**WHAT THE EXERCISE ASKS**
All entries should be copied exactly; the pictures stay out.

**EXTRACTED RECORDS**
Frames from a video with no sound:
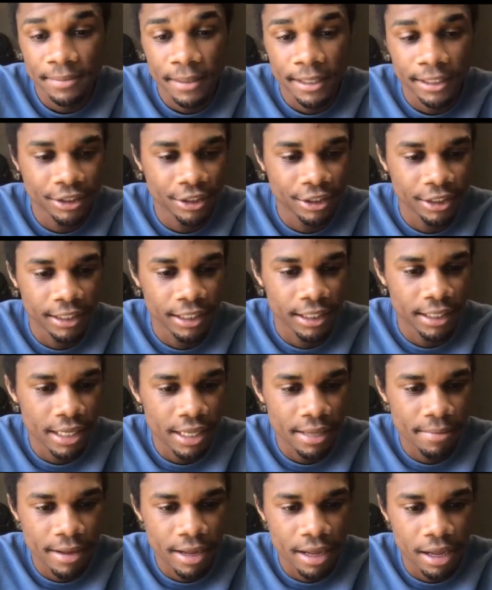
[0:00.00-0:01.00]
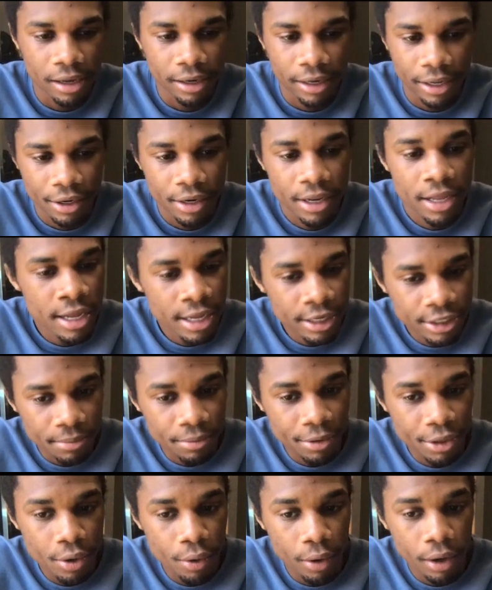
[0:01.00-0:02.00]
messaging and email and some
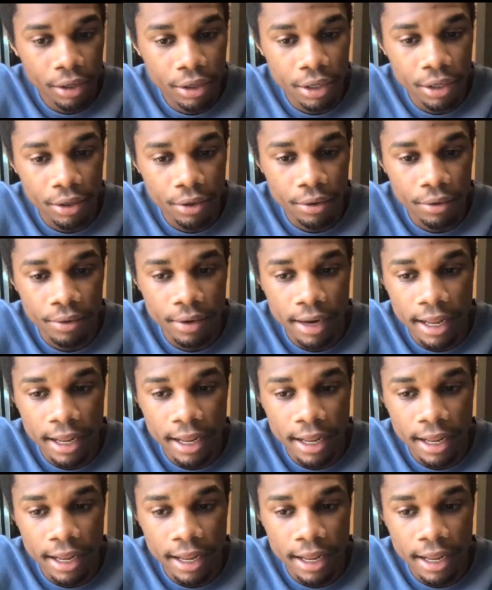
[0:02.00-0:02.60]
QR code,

**ANSWER BELOW**
Frames from a video with no sound:
[0:00.00-0:01.00]
[0:01.00-0:02.00]
messaging and email and some
[0:02.00-0:02.60]
QR code,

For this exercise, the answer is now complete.